By Denise Rivette
Montana Independent News posed the same four questions to all candidates in the United States Representative race in District 2. Democrat John Driscoll’s views are presented in their entirety below.
What are the Montana values that will guide your decision-making?
I’ve filed for this office, because I love this country and what it’s done for my families over six generations. I care for present and future generations of Montanas whether they agree with me or not. So my primary Montana value is Love.
What skills, knowledge and experience do you possess that make you the better candidate?
I have substantially broader, greater and deeper military and public policy preparation and experience than any of the other candidates.
What are your top priorities to address during your term if you are elected?
Four issues of equal importance face Montana’s House District 2:
The Roe vs Wade standards for abortion need to be established as a national statute, because in this constitutionally based country no one should be imposing personal religious standards on others.The massive budget-busting appropriation for the Malmstrom Air Force Base nuclear missile modernization project should be denied because that Sentinel missile is intended to attract and absorb incoming warheads that will kill, by blast, radiation and fallout, most persons living in the congressional district.
All new base load electricity generating plants, totaling not more than 20% of our distributed renewable energy resources, must be small modular reactors instead of coal or natural gas fired. Climate change is a threat that’s been credible since the National Academies of Sciences raised the alarm to the Electric Power Research Institute (EPRI) years ago, when I served as a member of EPRI’s Advisory Council.
We need to make housing in which equity can be accrued available to Montanans living on Montana’s local economies. I think the best way to do this is by encouraging multifamily Limited Equity Housing Cooperatives in which each member gains equity in a membership associated with a proprietary lease of one dwelling owned by that cooperative. The cooperative long-term leases the land for the multifamily structure from a local, state or federal entity for 99 years renewable at favorable lease rates in return for limiting the gain in members’ equity to no more than the increase in local median income.
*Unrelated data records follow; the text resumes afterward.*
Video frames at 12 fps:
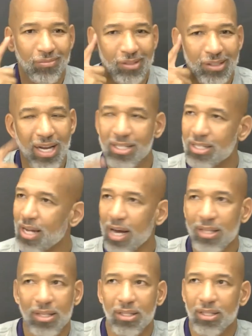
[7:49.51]
that's
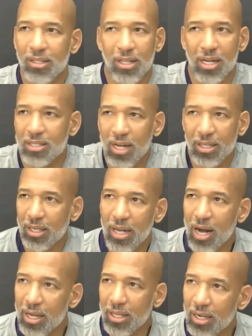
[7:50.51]
not the
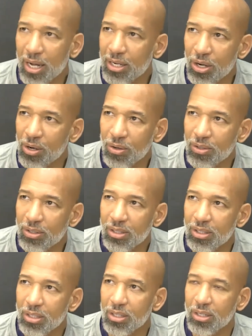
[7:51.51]
guy that I know,
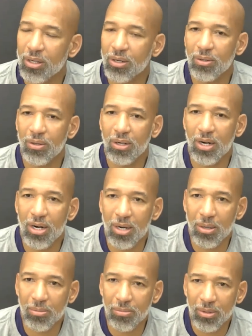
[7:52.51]
you
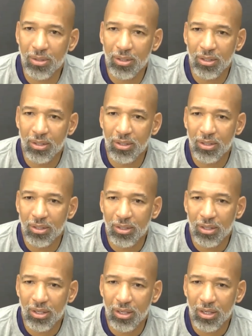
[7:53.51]
know.
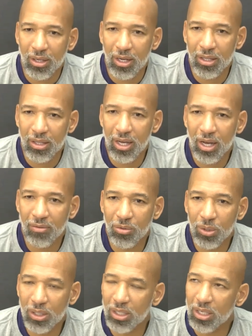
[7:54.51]
And they have a
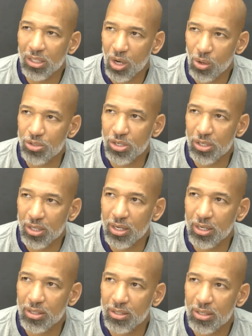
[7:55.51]
really good culture there.
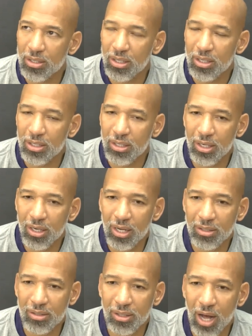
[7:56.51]
And
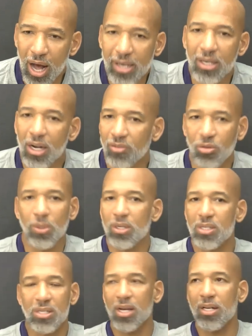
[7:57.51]
I never want to
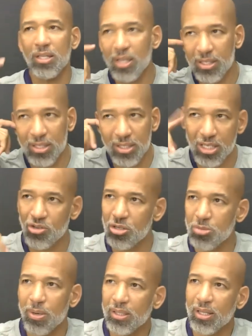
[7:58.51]
say anything to
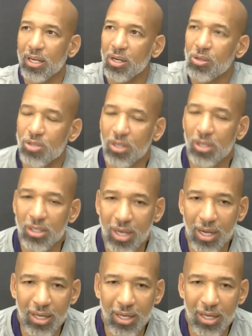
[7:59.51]
disrespect that culture because I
Our government entities enjoy blocks of housing affordable to subsequent generations of workers essential to local economies.
What legislative language would you propose or support to address those priorities?
I’ll vote to make the standards of Roe v Wade federal law.
I’ve asked that Secretary of Defense Austin exercise his responsibilities under the Nunn-NcNary Act and divert funds meant for the critically over-budget Sentinel Program to other military budget requirements. In Congress I’ll work as part of the most effective bipartisan effort for new Nuclear Weapons Limitation Agreements.
I’m monitoring modeling and deployment of new high level electricity transmission nationally and have advised voters in Montana’s eastern congressional district that I will be supporting proper siting in Montana of a high level nuclear waste repository, similar to the world’s first and only at Onkalo, Finland.